Their foolish and prideful claims to speak for the Jewish and Israeli people in matters of security are invalid. Worse still, their betrayal and ignorance of Jewish history in the Land of Israel and the Diaspora is breathtaking in its enormity.

Prime Minister Olmert, who still remains in office in a caretaker capacity, only a short while ago told his cabinet that he was willing to even give away the Jordan Valley itself to the Arabs. He and his supporters should be reminded of the great Zionist poem – The Watch on the Jordan. Here are a few selected lines from that epic written by N.H. Imber.

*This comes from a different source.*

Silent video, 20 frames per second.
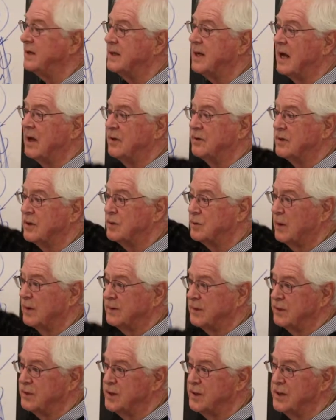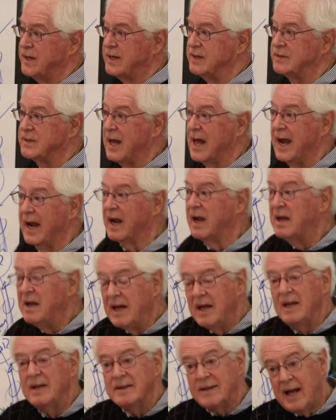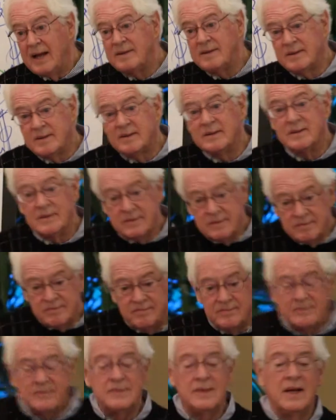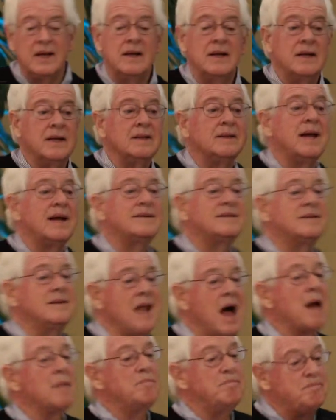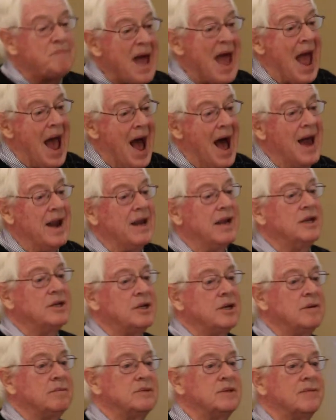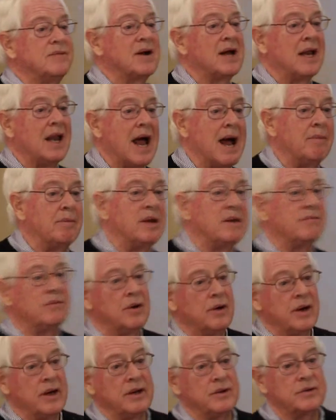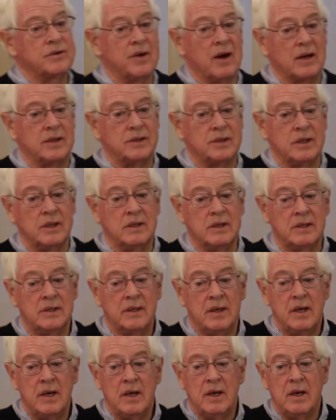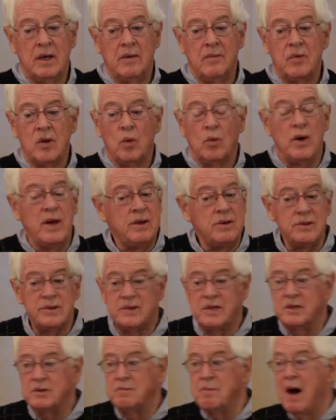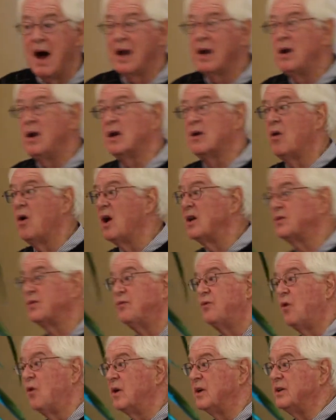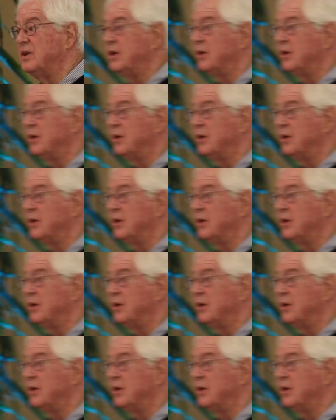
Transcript: it tells us what the journey is like. That's not bad in terms of a collaborative learning structure. We used this model across Ford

“Like the crash of the thunder which splitteth asunder the flame of the cloud. On our ears ever falling, a voice is heard calling from Zion aloud. Let your spirits, desires, from the land of our sires, eternally burn. From the foe to deliver, Our own holy river. To Jordan return.
“And in pride of our people we will fearlessly face the might of the world. When our trumpet is blown and our standard is flown, then set we our watch.
Our watchword, The sword, of our land, and our Lord. By Jordan then set we our watch.”
Through heroic toil and immense sacrifice in blood, the sovereign and modern State of Israel was restored and Jewish patrimony once again brought alive in its ancestral land.

Is it now to be thrown away in stages by an ignorant and fraudulent leadership who would thus consign the nation to yet another inevitable dark and tragic exile? Is it to experience once again an existence as a stateless people at the mercy of strangers?

The words in Israel’s national anthem, Hatikvah, the Hope, include the following:
We have not lost our Hope, of two thousand years, to be a free people in our land, Land of Zion and Jerusalem.

Let us hope that Israel’s leaders, now and in the future, do not forget those words. Let us pray that they are reminded of the horrors of exile and, in so doing, never lose the hope of two thousand years to truly be a free and sovereign people in its own land: Zion and Jerusalem.

Let us also pray that they forever resist betraying Hatikvah: The Hope.



Victor Sharpe is the author of: Politicide – The attempted murder of the Jewish state.